Look at all the fiery red chops: Tibet permit, boarding pass, passport. I’m good for Tibet!
Flight on schedule on a cold, misty, miserable Chengdu day.
Boarding at a new gate, I just followed the crowd since the announcement was in Mandarin.
Sichuan Airlines A319 interior, reg. B-2300.
Here’s the well-appointed chow for the 2-hour ride. Plain congee to be eaten with pickled vegies. Quite filling I must say.
And the mandatory lady-shot.
Landed at Lhasa LXA about 10.30am. It was like flying from the floor to a table. No noticeable descent, and suddenly the mountains were in my face. That’s our A319 from CTU.
Another Sichuan plane on the other side of the terminal.
Baggage collection was harmless, and soon I am staring at the bright blue sky of Tibet. I’m at the Roof of the World now!
The 70km highway from the Lhasa Airport LXA to Lhasa is a teaser of what Tibet has to offer.
Rocky mountains surround the valley where the airport is located.
A long tunnel is cut right through the hard rock.
On the other side, a glacial valley if I ever saw one. Am I back in South Island NZ?
Autumn in full swing.
The highway skirts the northern bank of Lhasa River.
A beautiful bend along Lhasa River.
Autumn leaves abound.
Beginning to look more and more like South Island NZ.
My first encounter with the Tibetan prayer flags.
Closer to Lhasa, and its river becomes more scenic.
Finally in my hotel room, my breads from Chengdu are bursting, thanks to Lhasa’s low pressure.
Jingzhoi Rd towards the east, where my hotel is.

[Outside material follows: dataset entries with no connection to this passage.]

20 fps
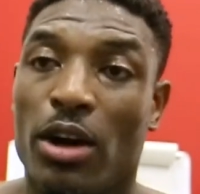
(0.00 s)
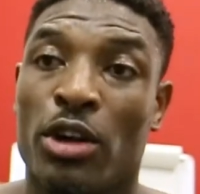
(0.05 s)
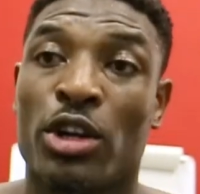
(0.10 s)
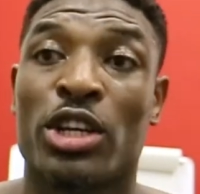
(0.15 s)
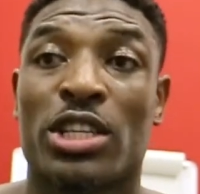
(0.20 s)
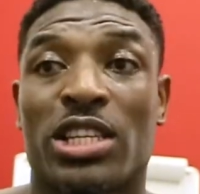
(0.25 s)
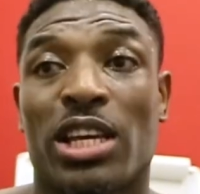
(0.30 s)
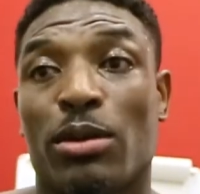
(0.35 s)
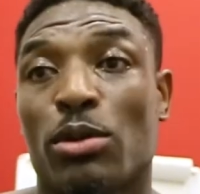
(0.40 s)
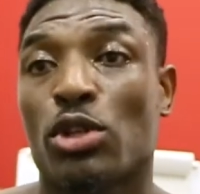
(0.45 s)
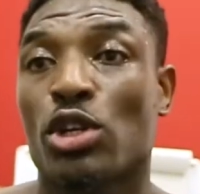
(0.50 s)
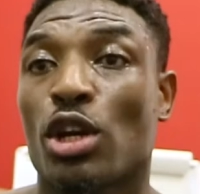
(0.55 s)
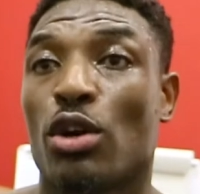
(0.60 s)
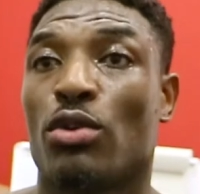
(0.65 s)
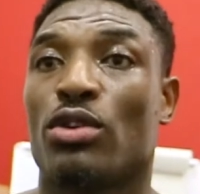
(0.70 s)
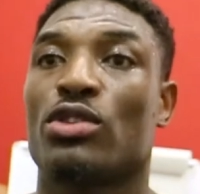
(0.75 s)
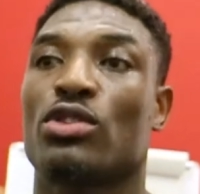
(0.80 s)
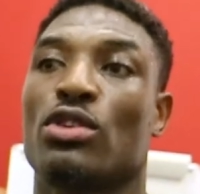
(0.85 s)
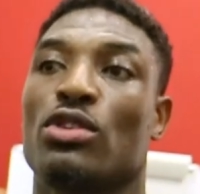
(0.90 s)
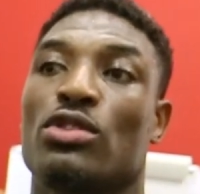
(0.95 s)
On the same
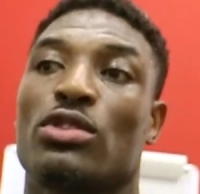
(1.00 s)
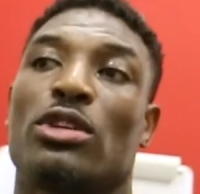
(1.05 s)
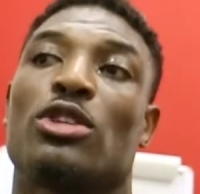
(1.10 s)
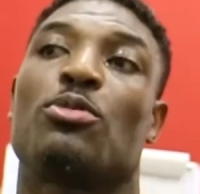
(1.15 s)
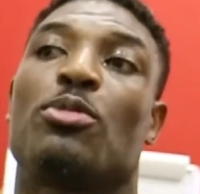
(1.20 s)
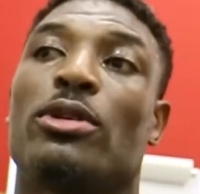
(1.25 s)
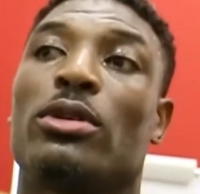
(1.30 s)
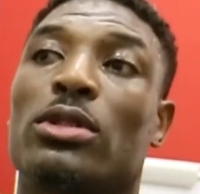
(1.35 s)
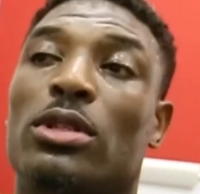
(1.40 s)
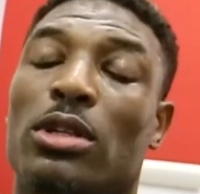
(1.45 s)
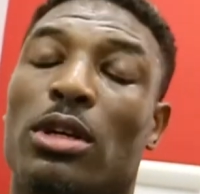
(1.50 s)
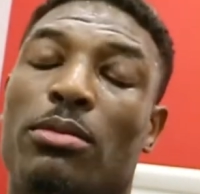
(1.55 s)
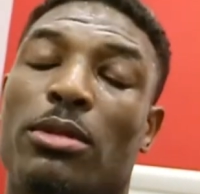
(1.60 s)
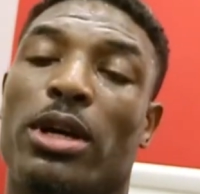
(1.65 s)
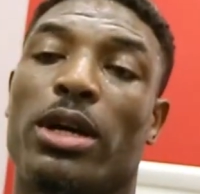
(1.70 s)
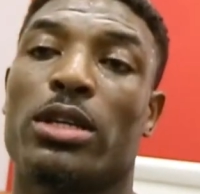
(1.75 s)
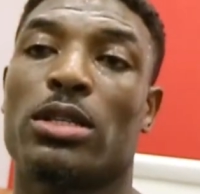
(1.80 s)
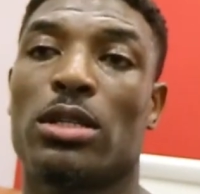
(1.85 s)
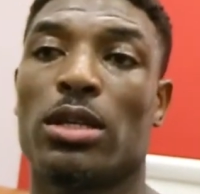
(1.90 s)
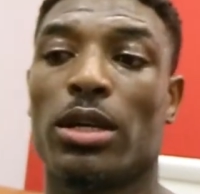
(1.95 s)
show as well, so it's building up
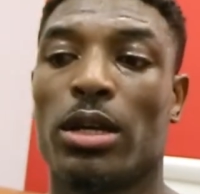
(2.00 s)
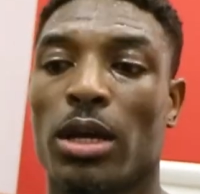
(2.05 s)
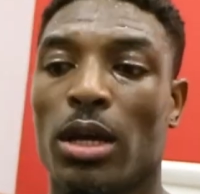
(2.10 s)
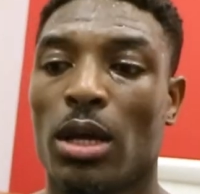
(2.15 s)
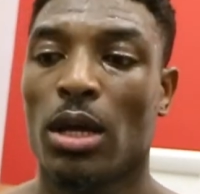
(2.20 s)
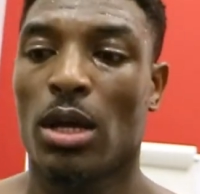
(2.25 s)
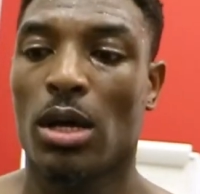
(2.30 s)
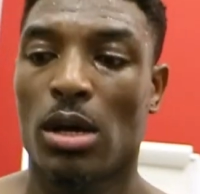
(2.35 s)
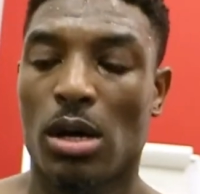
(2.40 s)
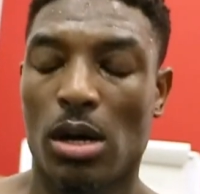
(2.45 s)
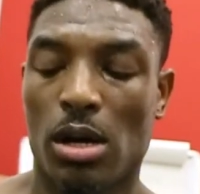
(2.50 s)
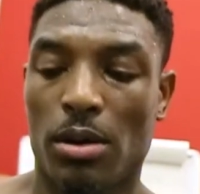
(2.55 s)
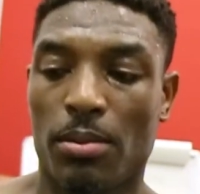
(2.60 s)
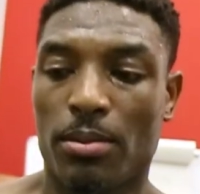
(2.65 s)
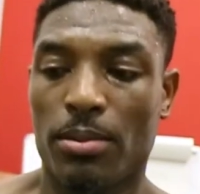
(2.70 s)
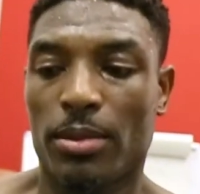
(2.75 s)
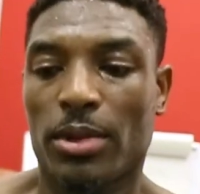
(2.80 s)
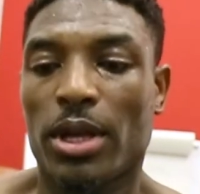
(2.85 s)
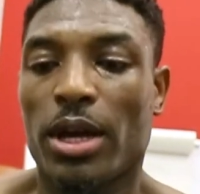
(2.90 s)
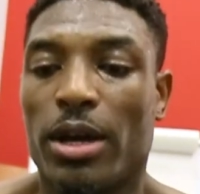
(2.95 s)
nicely. So
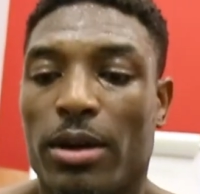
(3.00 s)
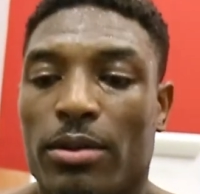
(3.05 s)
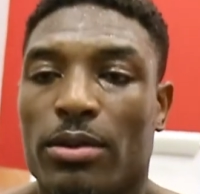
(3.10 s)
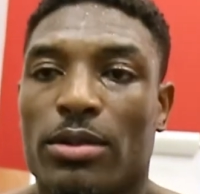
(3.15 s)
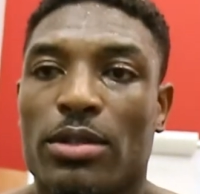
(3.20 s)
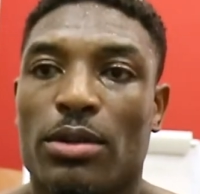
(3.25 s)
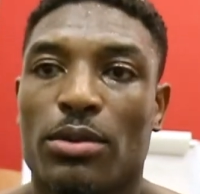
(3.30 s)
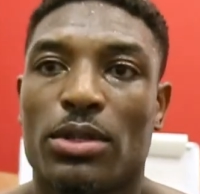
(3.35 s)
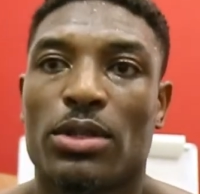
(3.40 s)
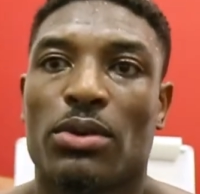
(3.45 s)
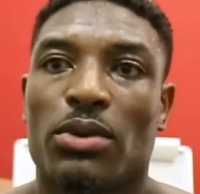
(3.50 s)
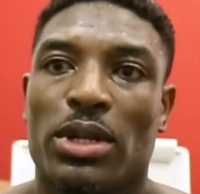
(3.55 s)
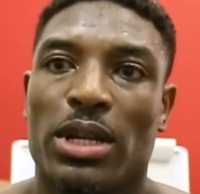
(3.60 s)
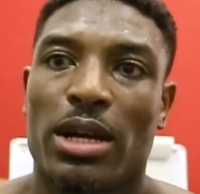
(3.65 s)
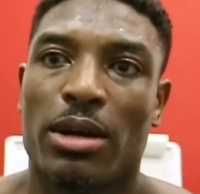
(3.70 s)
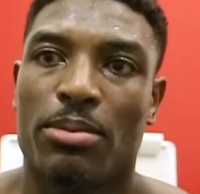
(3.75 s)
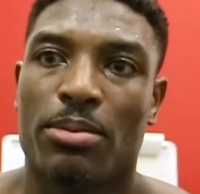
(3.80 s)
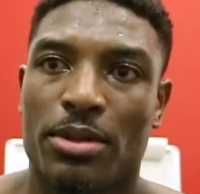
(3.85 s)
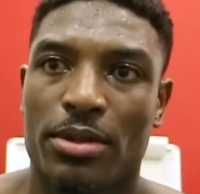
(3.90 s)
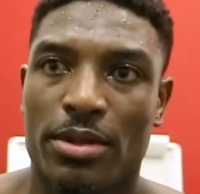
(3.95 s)
we'll see when
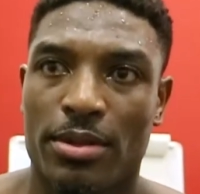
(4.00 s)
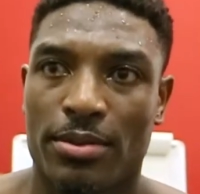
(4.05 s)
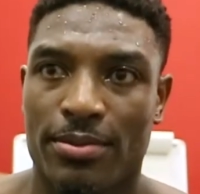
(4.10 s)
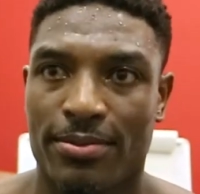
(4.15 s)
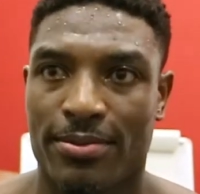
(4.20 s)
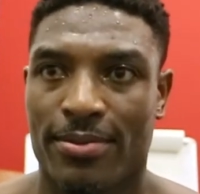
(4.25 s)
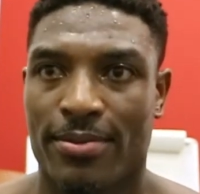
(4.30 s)
that happens.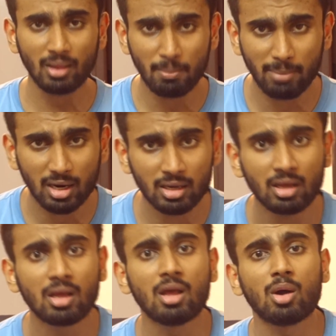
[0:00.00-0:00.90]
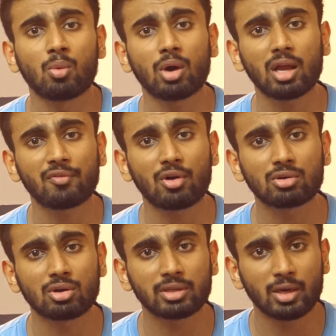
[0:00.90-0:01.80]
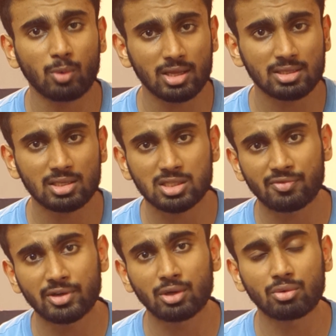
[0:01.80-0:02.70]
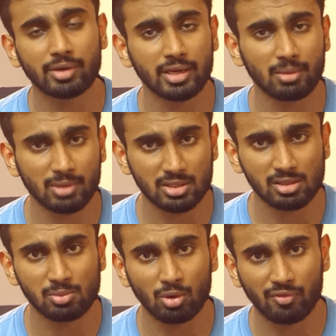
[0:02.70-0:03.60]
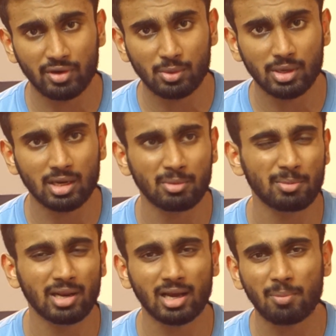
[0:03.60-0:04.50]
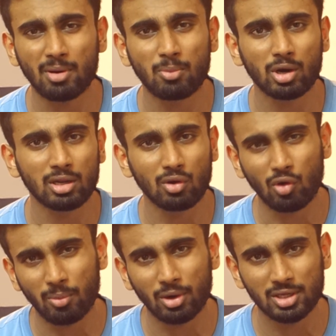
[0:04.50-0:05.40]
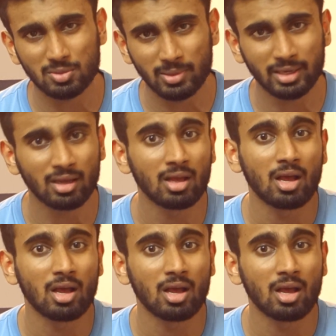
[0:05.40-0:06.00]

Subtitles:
But what I found out once I shifted to training muscles more frequently, maybe like upper body, lower body split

Junction of Jingzhoi Rd and Lingkuo Rd.
Nearby, a halal butcher obliges. He then shows me some Quranic script, which to his delight, I read. He insists I should get a kopiah like his. I draw the line.
The halal butchers are doing good business. I never realised they were so many Muslims living in Lhasa, obviously migrants.
A young Muslim mum carries her baby to cross the wide Jingzhoi Rd.
The Sun is low in the western sky, and I return to the hotel. It’s sunny but freezing cold. Lack of oxygen is not helping.
Soon, dusk falls on Lhasa, and time to find some halal chow which I spotted earlier.
Found one along Jingzhoi Rd, I promptly order dinner and the young man gets to work, with his family around us.
My dinner at last. Crispy tasty chicken with some spicy condiment. All for 8 Yuans.